▶ **Exercise goal**:
All of the listing should be output exactly, apart from the pictures.

▶ **Extracted information**:
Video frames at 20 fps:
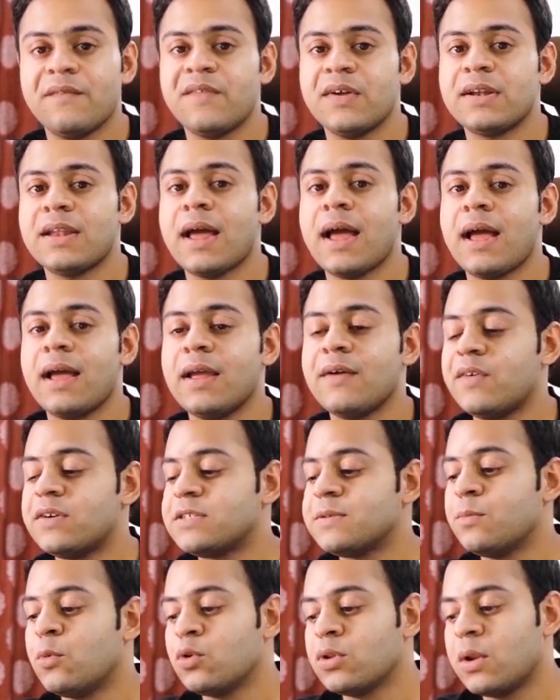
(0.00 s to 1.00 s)
If
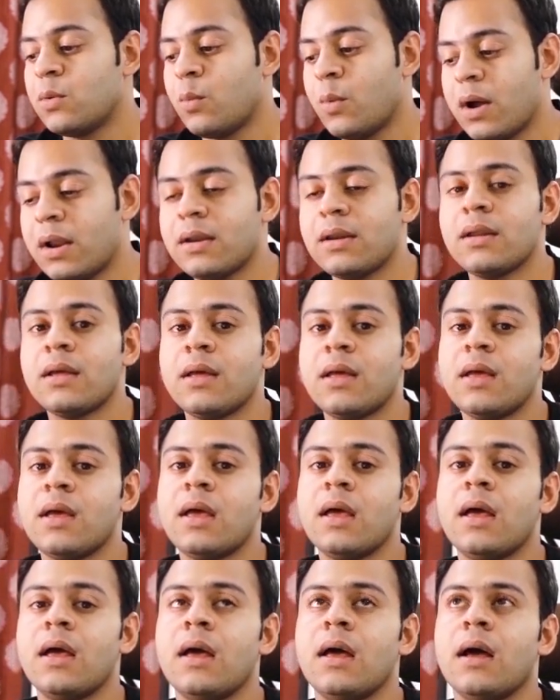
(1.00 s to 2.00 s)
it's more than
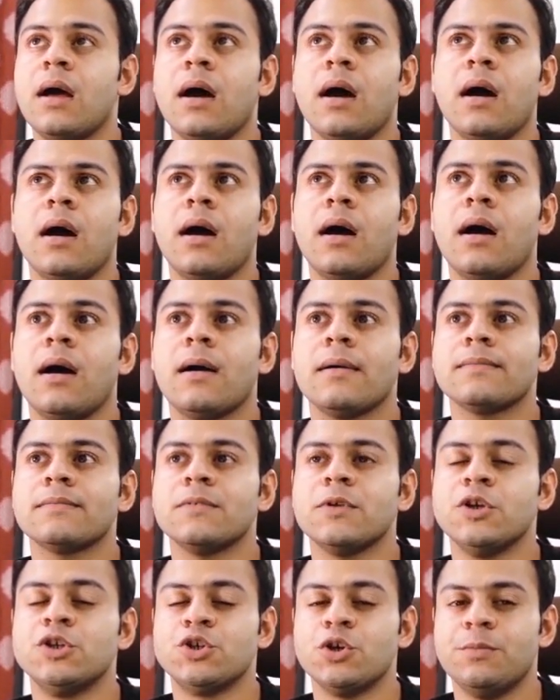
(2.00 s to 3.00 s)

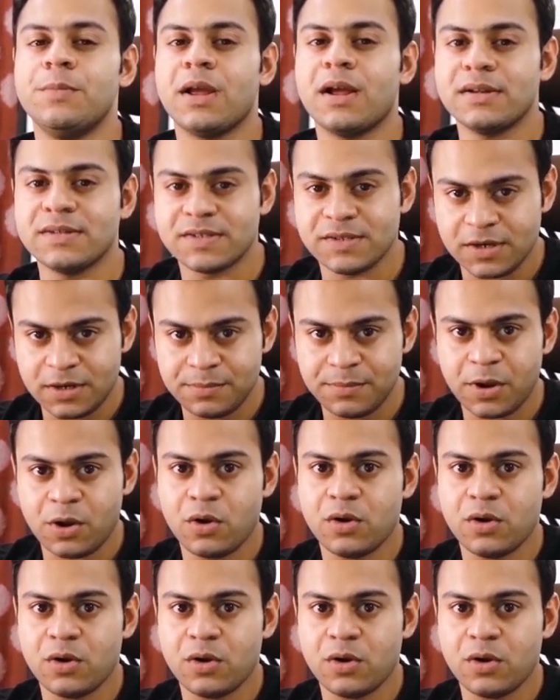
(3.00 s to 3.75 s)
1, you should be concerned,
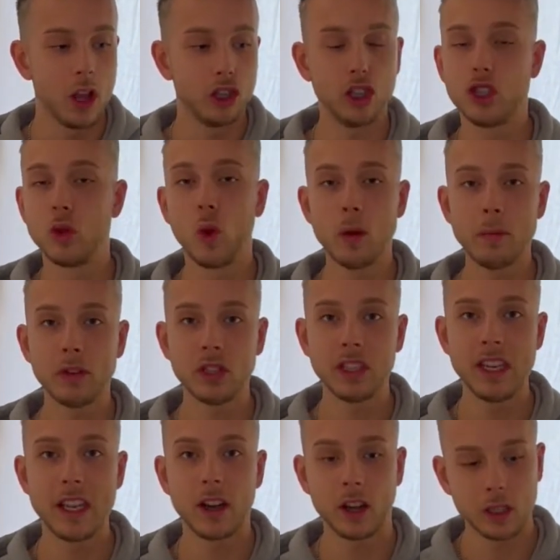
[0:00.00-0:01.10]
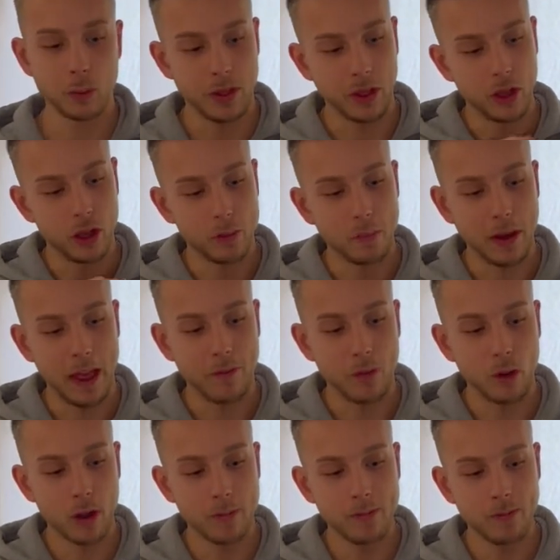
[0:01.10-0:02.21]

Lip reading: just normal sneakers with a good platform,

▶ **Answer to the problem**:
Video frames at 20 fps:
(0.00 s to 1.00 s)
If
(1.00 s to 2.00 s)
it's more than
(2.00 s to 3.00 s)

(3.00 s to 3.75 s)
1, you should be concerned,
[0:00.00-0:01.10]
[0:01.10-0:02.21]

Lip reading: just normal sneakers with a good platform,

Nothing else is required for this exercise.